• [REQUIRED WORK]: If an entry holds a picture, leave that picture out. Give everything else again exactly.

[Opening DATA IN THIS EXERCISE section]

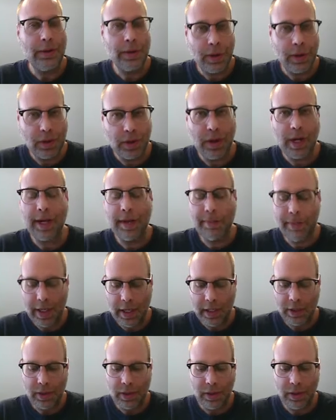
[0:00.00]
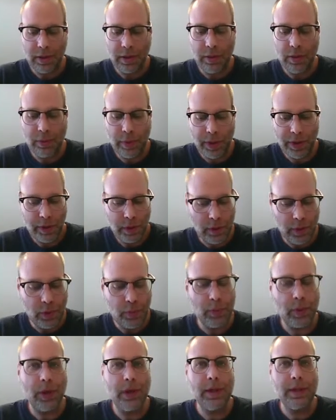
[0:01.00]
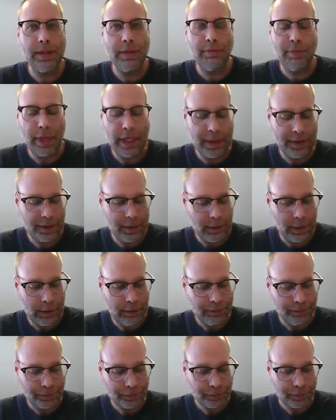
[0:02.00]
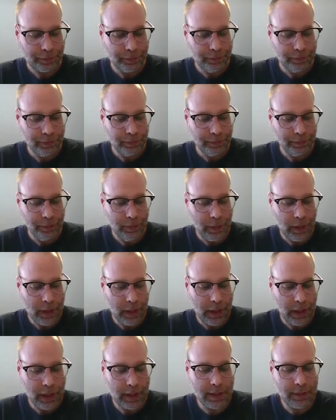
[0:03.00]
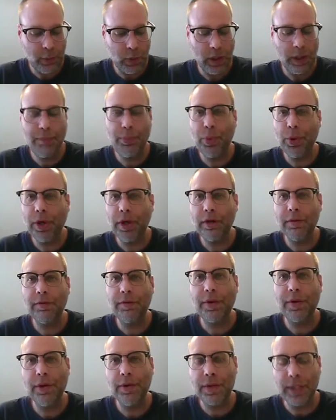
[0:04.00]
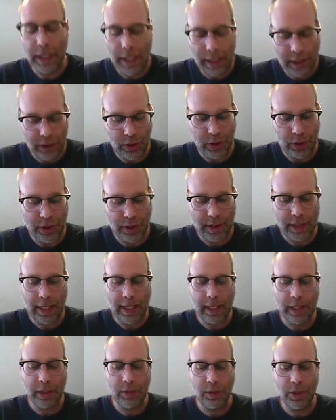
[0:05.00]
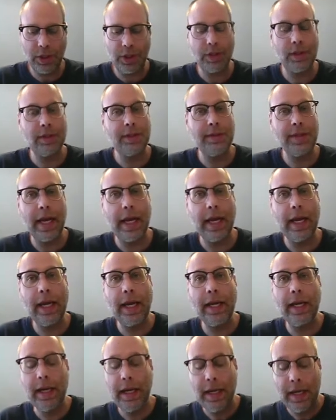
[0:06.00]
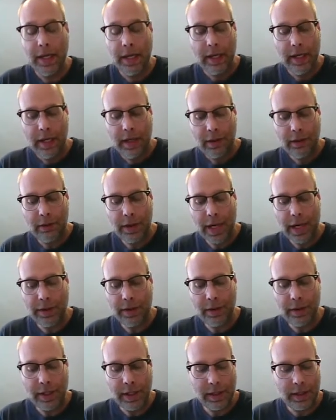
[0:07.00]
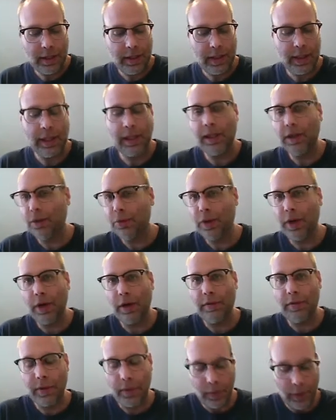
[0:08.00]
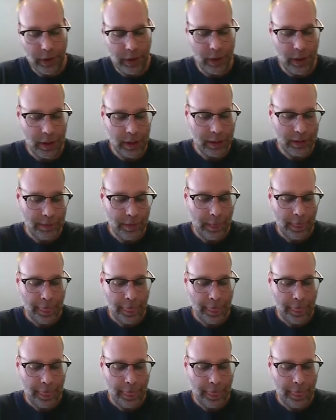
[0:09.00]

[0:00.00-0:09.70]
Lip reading: own, or try to make it your own with your own words if possible. It's more important for you to understand what you're saying rather than to tell it word for word.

[Closing DATA IN THIS EXERCISE section]

• [OUTPUT BELOW]:
[0:00.00]
[0:01.00]
[0:02.00]
[0:03.00]
[0:04.00]
[0:05.00]
[0:06.00]
[0:07.00]
[0:08.00]
[0:09.00]

[0:00.00-0:09.70]
Lip reading: own, or try to make it your own with your own words if possible. It's more important for you to understand what you're saying rather than to tell it word for word.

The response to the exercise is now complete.